Parenting

Why We Stopped Saying 'When You're A Big Kid...' To My Son

by Ashley Glass
Updated: 
Originally Published: 
childhood
Ashley Glass

Do you remember being small and wishing you weren’t? (OK, I’m tiny and desperately wish to be even 5-foot-3, but in this case I mean small as in young.)

In fifth grade, I fell in love and wished I was old enough to date (what?!). In middle school, I wished for my high school years. Enter freshman year, where I found myself wishing to be a senior. I wished for a cell phone, for my driver’s license, to be allowed to screw up royally (which trust me, I did). And then what happened? I just kept wishing.

Senior year, I yearned for college. I wanted freedom and to land it big (which I didn’t) in the horse racing industry. So I moved to Kentucky as soon as I graduated high school. I enrolled in classes, decorated my dorm, and got a job at Churchill Downs. Did my wishing stop?

You bet it didn’t. I met a boy, quickly wanted to marry his dapper self, and three years later, wished for a baby. Well, God gave me a son, and this son is the one who has made me want to hit the giant red “EMERGENCY STOP” button on my life. Is that a thing? It needs to be!

At not yet 4, my son almost constantly uses the phrase, “When I get big and strong…” It is after all, what the standard motivational mantra has been:

You need to dinner because it will help you be big and strong.

You should play outdoors. Run, jump, have fun! It’ll help you get big and strong. Get good sleep. Drink more water. Someday you’ll be big and strong!

Bam! Enter a child who dreams about a time when he is no longer small. Is that mantra entirely to blame? No, his dad is 6-foot-4 and a strong dude. Of course our son wants to be just like him.
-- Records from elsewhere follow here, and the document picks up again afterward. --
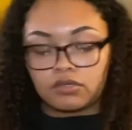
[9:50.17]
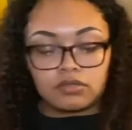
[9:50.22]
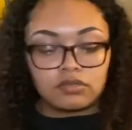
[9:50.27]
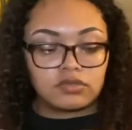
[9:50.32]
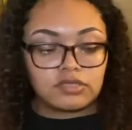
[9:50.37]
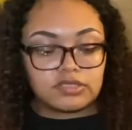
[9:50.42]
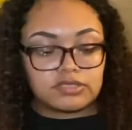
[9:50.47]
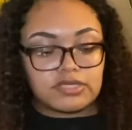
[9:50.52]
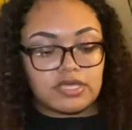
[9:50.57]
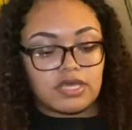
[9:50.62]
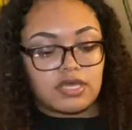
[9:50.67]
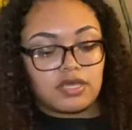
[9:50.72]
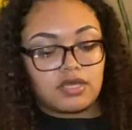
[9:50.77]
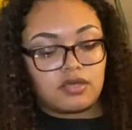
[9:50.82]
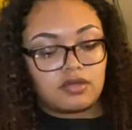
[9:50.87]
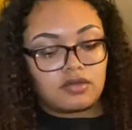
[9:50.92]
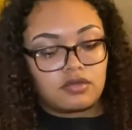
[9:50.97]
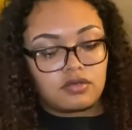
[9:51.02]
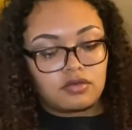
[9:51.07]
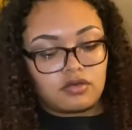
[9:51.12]
Let's
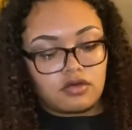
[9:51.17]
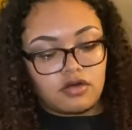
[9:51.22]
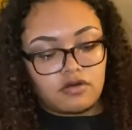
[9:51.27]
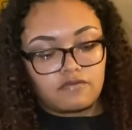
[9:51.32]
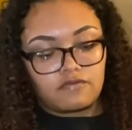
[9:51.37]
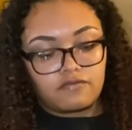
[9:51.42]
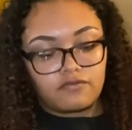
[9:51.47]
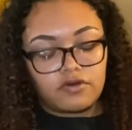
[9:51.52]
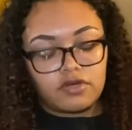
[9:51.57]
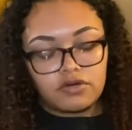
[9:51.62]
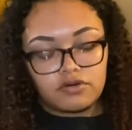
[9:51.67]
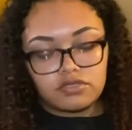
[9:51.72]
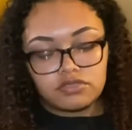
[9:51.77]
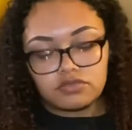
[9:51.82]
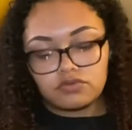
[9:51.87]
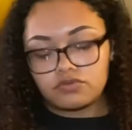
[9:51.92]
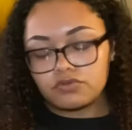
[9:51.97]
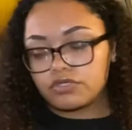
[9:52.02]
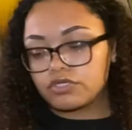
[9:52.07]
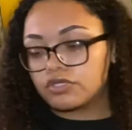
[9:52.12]
add our fragrance
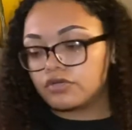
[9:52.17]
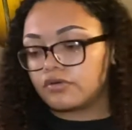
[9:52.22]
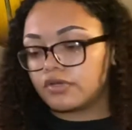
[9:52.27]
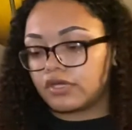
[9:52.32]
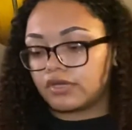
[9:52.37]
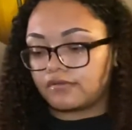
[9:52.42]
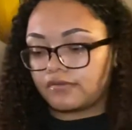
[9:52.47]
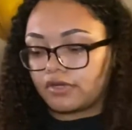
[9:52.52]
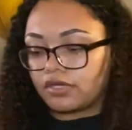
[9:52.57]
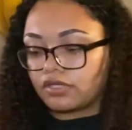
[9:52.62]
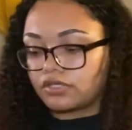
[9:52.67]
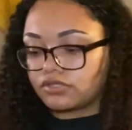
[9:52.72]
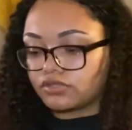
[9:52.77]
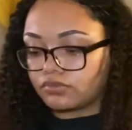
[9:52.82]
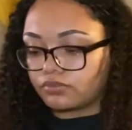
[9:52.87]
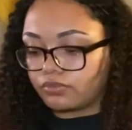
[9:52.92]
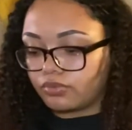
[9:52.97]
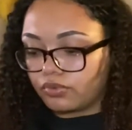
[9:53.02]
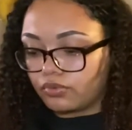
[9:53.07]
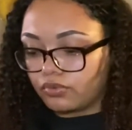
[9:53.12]
oil and get ready to
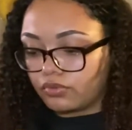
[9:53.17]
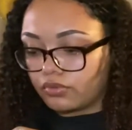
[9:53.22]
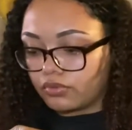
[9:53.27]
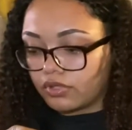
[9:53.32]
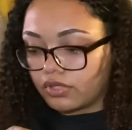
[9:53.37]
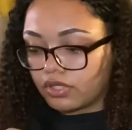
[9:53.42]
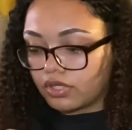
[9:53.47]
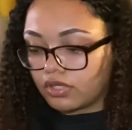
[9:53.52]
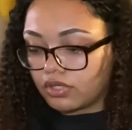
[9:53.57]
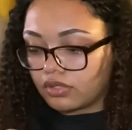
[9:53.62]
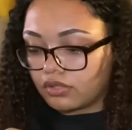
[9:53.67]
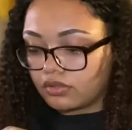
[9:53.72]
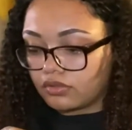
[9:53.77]
pour.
He sees his daddy mowing the lawn (and has been trying to help since he’s been able to walk) and building a giant playhouse with his bare hands (and a lot of nails). He loves to help me bake, but isn’t “big enough” yet to crack the eggs into the batter. His mind constantly thinks and creates, but doesn’t feel “big enough” to put all of that into a physical product. Recently he looked up at my husband and said, “Daddy, I can’t wait to be as tall as you!” My sweet man bent down, held his face, and said, “Buddy, it’s OK to be little right now. It’s OK to be small,” to which our son obviously disagreed.

We’ve all done this. We still do this. Here I am, approaching 30, and I wish I didn’t look it. I wish not to have the dark circles, the mom skin, the mid-length hair refusing to grow, the bushy eyebrows, the (insert whatever you want to change here). My entire life I wished to be older and look at me now: I fear aging, I wish I could go back in time, and I wish my 20s weren’t almost over.

If time could be frozen, I would consider doing it. Momentarily. To just bottle up and keep on a shelf, all the magic of these fleeting childhood years. But I suppose that in itself is another wish, isn’t it? And perhaps we should just stop wishing for a while and focus on being present.

My son, you are already so big and so strong. You are so perfect, just the way you are. Life, it is so good right now. You’re leaving toddlerhood and will soon be embarking into boyhood. You ARE big and strong, so please just be YOU. The baby that I wished for, the boy that I will eternally adore.